Some of the tools are described in brief.
Monitoring Tools
Nagios
It is an open source application that focuses on system monitoring, protocol monitoring, application monitoring, database monitoring, log monitoring and bandwidth monitoring among others.
There are various Nagios agents available in the market that performs multiple functions.
NRPE – A Nagios agent that provides system monitoring with the help of scripts that are hosted on remote systems.
NRDP - A Nagios agent used for data processing and transfer. It is highly flexible and easily customized.
NCPA – Highly flexible, it provides multiple checks such as CPU, memory or disk usage.
LogicMonitor
A network monitoring application that focuses on monitoring of applications, cloud services, databases among others. To provide efficient monitoring, LogicMonitor provides you with 1000 pre-built monitoring template. It also gives you the access to Netflow, J-Flow and S-Flow data so that you can assess infrastructure performance.
Reporting Tools
NFDUMP
It is a tool used to collect and interpret the flow of data. There are various NFDUMP tools all of which support netflow v5,v7 and v9. Some of the tools are nfcapd, nfdump, nfprofile, nfreplay among others. The primary function of NFDUMP tools is to analyze the data flow continuously as well as keep track of any variation in the traffic patterns.
Wireshark
Wireshark is perhaps one of the best open source packet analyzers available today.
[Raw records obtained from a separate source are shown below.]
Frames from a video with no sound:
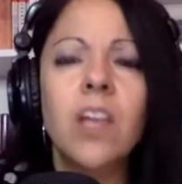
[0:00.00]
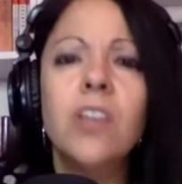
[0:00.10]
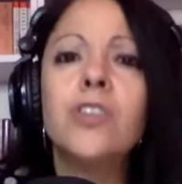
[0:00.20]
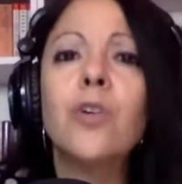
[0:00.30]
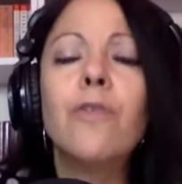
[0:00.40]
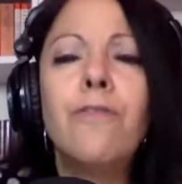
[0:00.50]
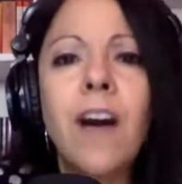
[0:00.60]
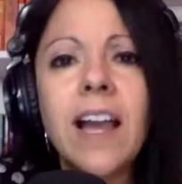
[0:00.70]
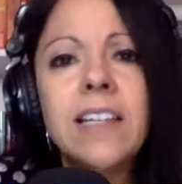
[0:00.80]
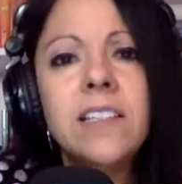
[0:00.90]
So
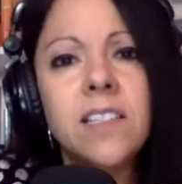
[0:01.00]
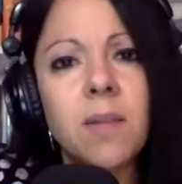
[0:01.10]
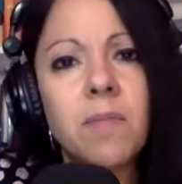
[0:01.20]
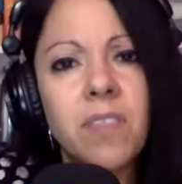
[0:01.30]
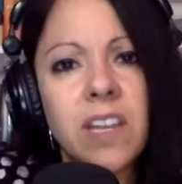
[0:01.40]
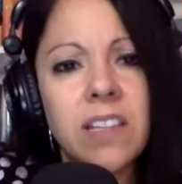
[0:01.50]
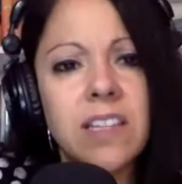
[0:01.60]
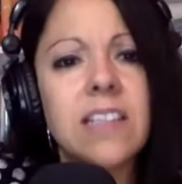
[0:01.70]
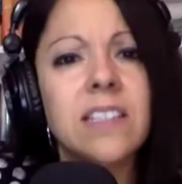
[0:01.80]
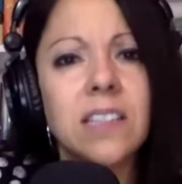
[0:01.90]
find something
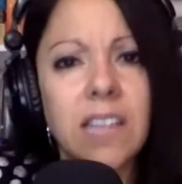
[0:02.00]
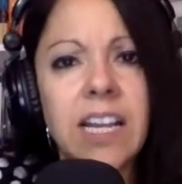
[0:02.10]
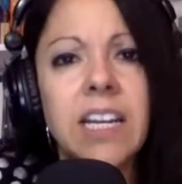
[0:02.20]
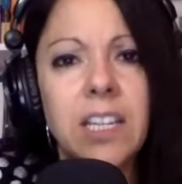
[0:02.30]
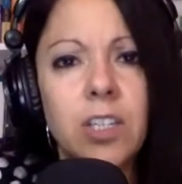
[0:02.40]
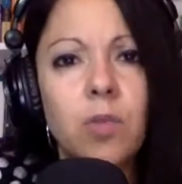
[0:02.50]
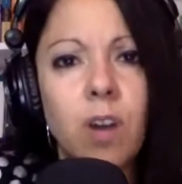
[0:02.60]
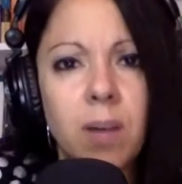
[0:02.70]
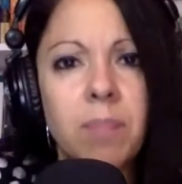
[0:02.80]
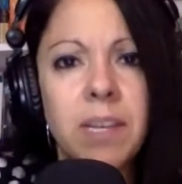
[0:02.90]
that's lighting you
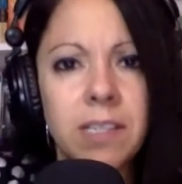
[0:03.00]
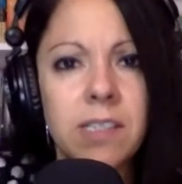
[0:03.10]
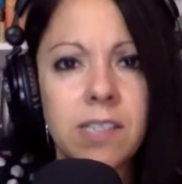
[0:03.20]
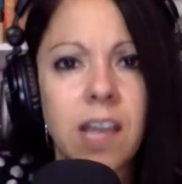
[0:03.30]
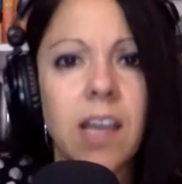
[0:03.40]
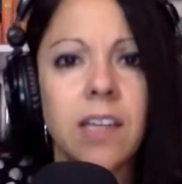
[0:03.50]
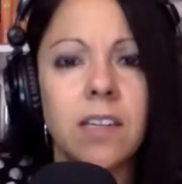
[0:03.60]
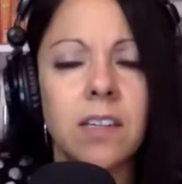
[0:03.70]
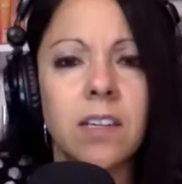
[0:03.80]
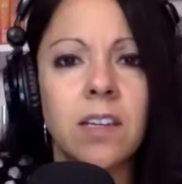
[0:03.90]
up inside.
It captures the packets traveling over the network and tries to display that packet data as detailed as possible. In the past, such tools were either very expensive, proprietary, or both. However, with the advent of Wireshark, all that has changed.
Service providers and vendors are quickly adapting to the new landscape. Defense in depth must be practiced by service providers as zero day exploits are released. Prevention is always the best measure.Regular scanning and auditing will prevent configuration errors from exposing infrastructure to known attacks. Automated DDoS monitoring and reporting will become the standard for service providers as reaction times have gone from days to minutes. It is of utmost importance for the service providers to be prepared for the attacks and mitigate them as they happen.